Jastrzębski Węgiel zagra dziś z Effectorem Kielce w piątym ćwierćfinałowym meczu siatkarskiej PlusLigi. Rywalizacja o półfinał rozgrywek toczy się do trzech zwycięstw. Aktualny stan to 2:2. "Nasi zawodnicy wystąpią w Jastrzębiu z nadziejami na sprawienie niespodzianki" - podkreślił prezes kieleckiego klubu Jacek Sęk.

Tylko najbardziej zagorzały fan zespołu z Kielc lub siatkarski ignorant mógł przewidzieć, że tak potoczą się losy tej rywalizacji. Ekipa ze Śląska była niezaprzeczalnym faworytem, który miał jak walec rozjechać niedoświadczoną drużynę Effectora. Pierwsze dwa mecze tylko utwierdziły fanów Jastrzębskiego, że powinni już rezerwować urlopy w pracy na półfinały, bo po dwóch zwycięstwach "Górnikom" brakowało tylko jednego triumfu.

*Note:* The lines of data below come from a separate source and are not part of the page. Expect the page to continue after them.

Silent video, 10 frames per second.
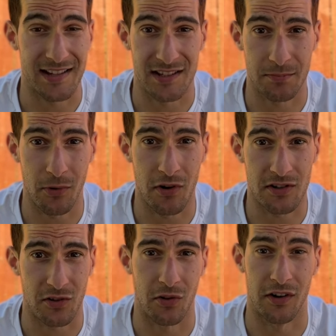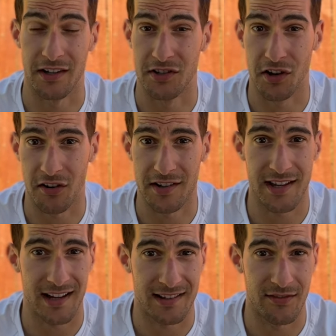sports or endurance
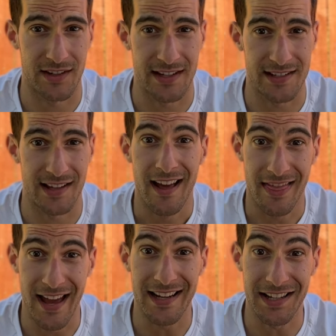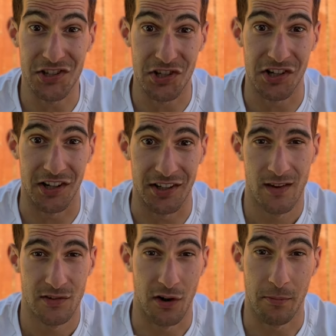activities, they need sugar.
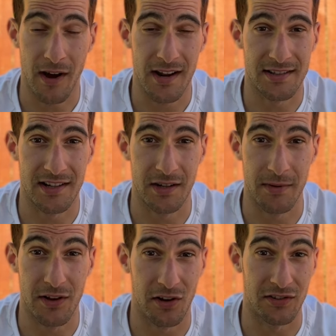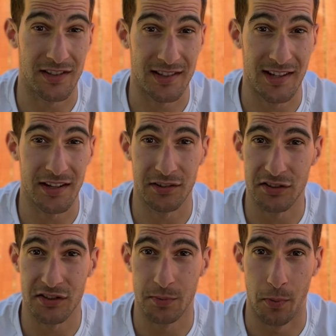So our product's gonna be called Skittles
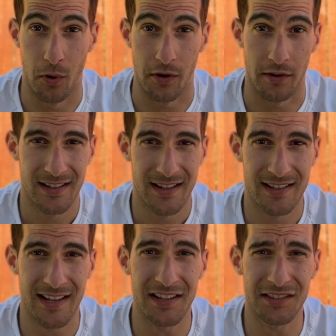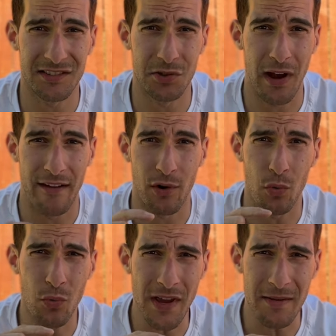Sport. Skittles do have a
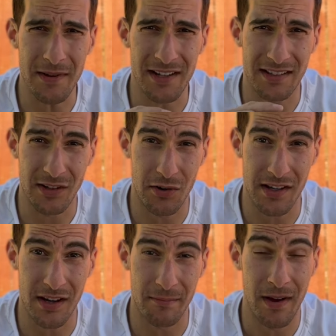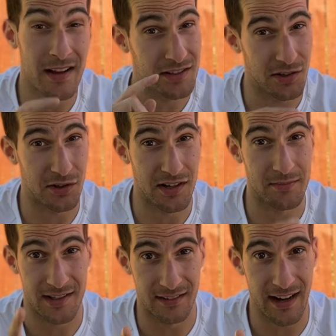wee bit of sodium. Sodium's
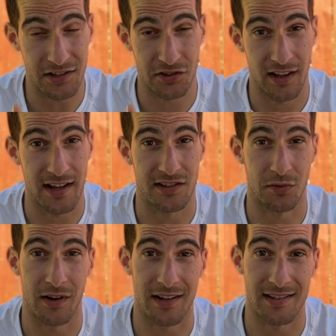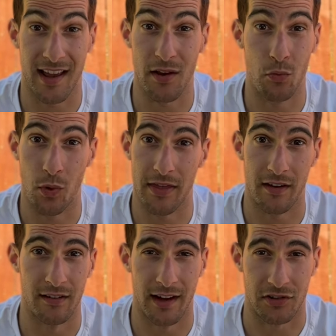an electrolyte, so we're gonna say with
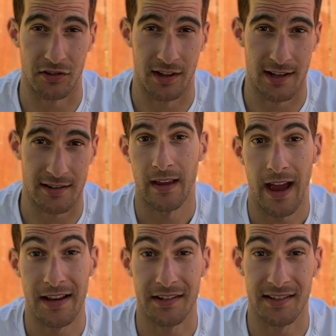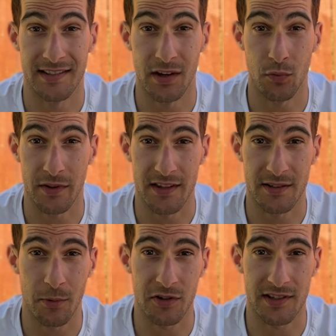electrolytes. And to stick with the
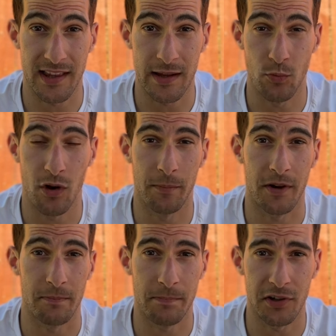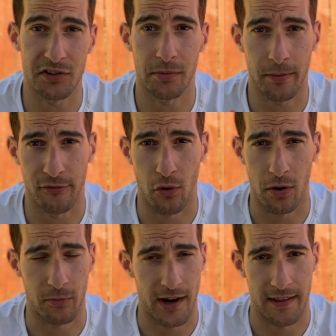sports theme, we'll put built to
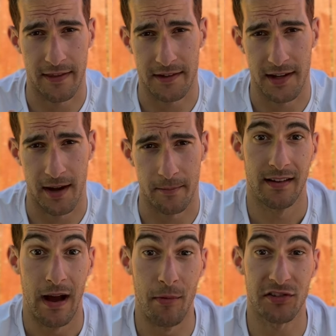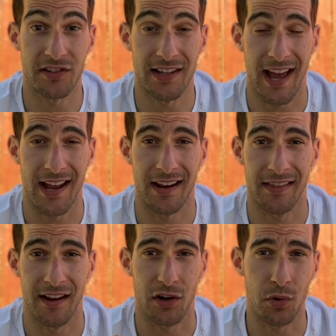perform right at the top. I'm also gonna add on
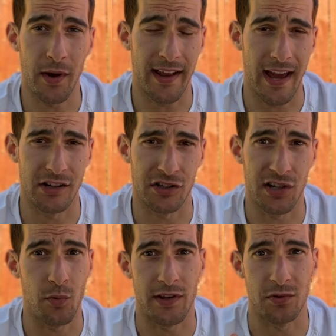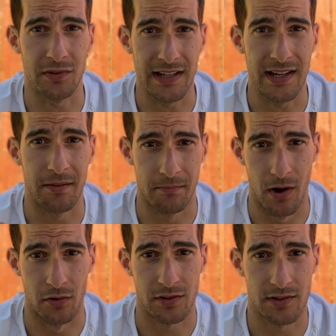there quick energy when you need it
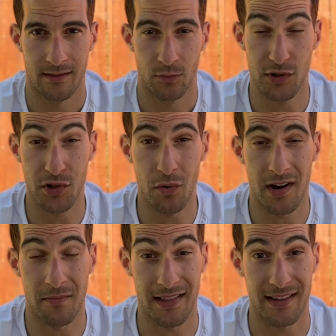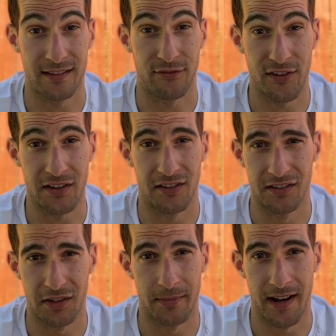most. We do wanna make these feel a
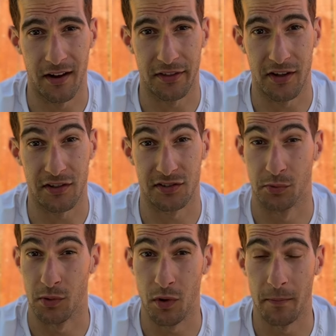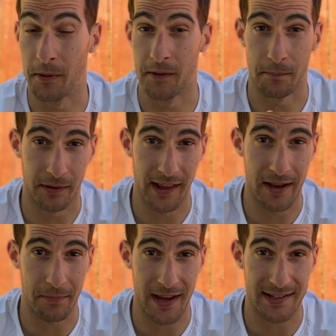little bit healthier, so we will put
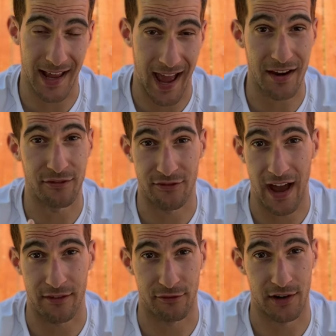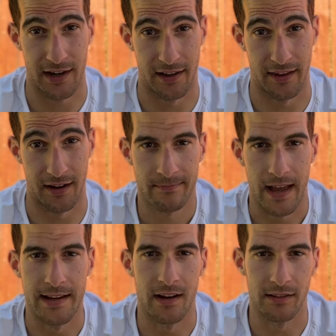plant-based and fat-free on there. And
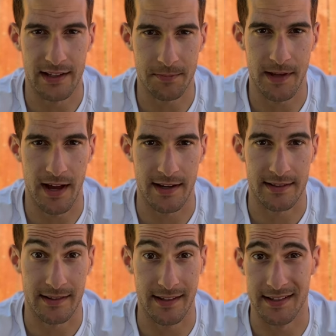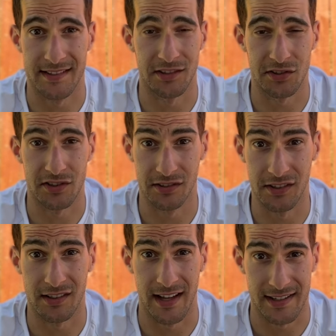now let's be honest, these still just
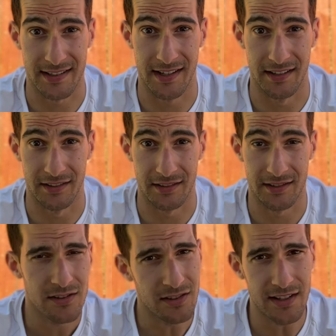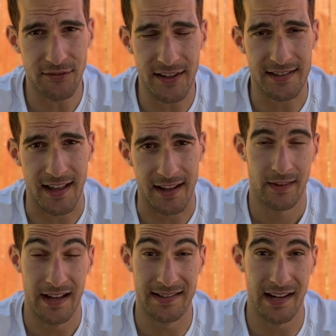look like Skittles. So let's fix that.
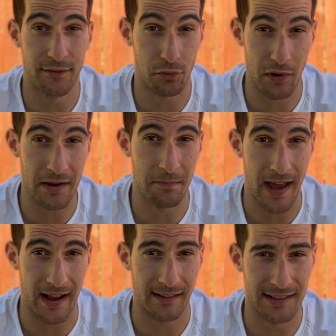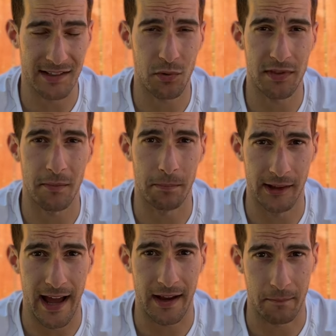Instead of a red bag, let's go with a
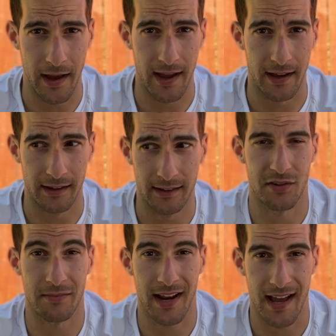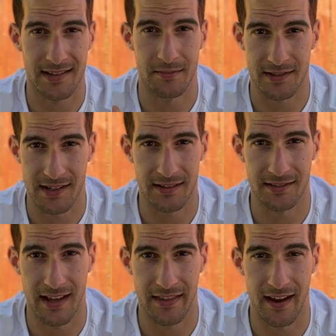black bag. I'm gonna add some Skittles
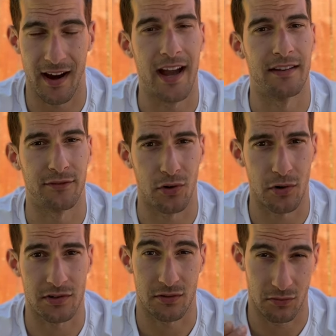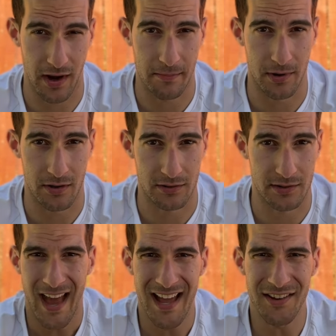on there and of course,
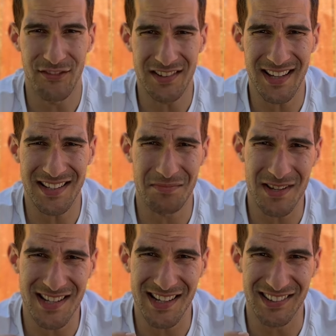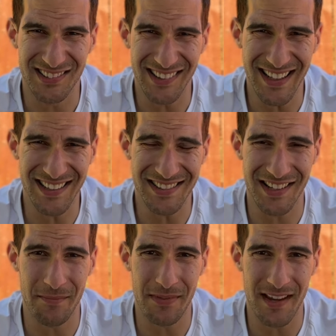rainbows. And it feels like it's missing a little
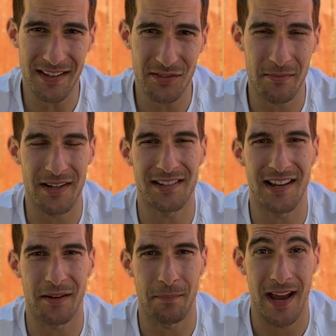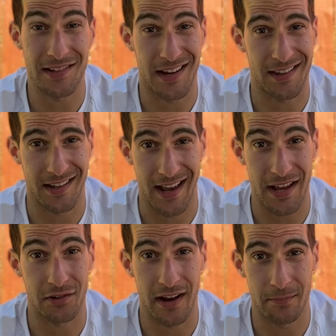something, so I'm gonna take a page out of the
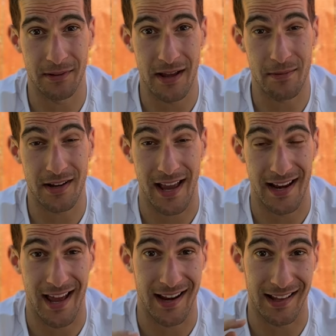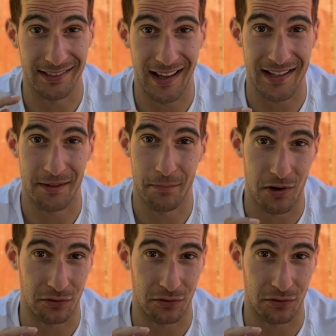Gatorade playbook and add a lightning bolt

Pewni siebie jastrzębianie zostali jednak bardzo szybko sprowadzeni na ziemię - Effector wygrał obydwa spotkania u siebie i już ostrzy sobie zęby na decydujące starcie. Oni muszą wygrać, my chcemy - mówi trener kielczan Dariusz Daszkiewicz. Wciąż to jednak jego podopieczni są skazywani na pożarcie, bo w ostatnich latach potęgi zawsze znajdowały motywację w ostatnim momencie.

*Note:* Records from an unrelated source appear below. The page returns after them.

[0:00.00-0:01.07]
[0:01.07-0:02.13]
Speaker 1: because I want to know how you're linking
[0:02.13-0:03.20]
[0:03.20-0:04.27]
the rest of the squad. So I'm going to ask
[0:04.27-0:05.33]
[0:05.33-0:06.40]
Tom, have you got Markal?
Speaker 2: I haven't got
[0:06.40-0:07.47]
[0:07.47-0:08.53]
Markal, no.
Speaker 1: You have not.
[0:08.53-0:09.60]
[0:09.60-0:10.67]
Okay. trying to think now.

Nasi siatkarze podbudowani ostatnimi zwycięstwami, wystąpią jednak w Jastrzębiu bez respektu dla mocnego zespołu gospodarzy, z nadziejami na możliwość sprawienia niespodzianki. Chcemy zagrać dobry mecz i pokazać kibicom w kraju duże umiejętności w potyczkach z silnymi rywalami - zadeklarował prezes klubu z Kielc Jacek Sęk.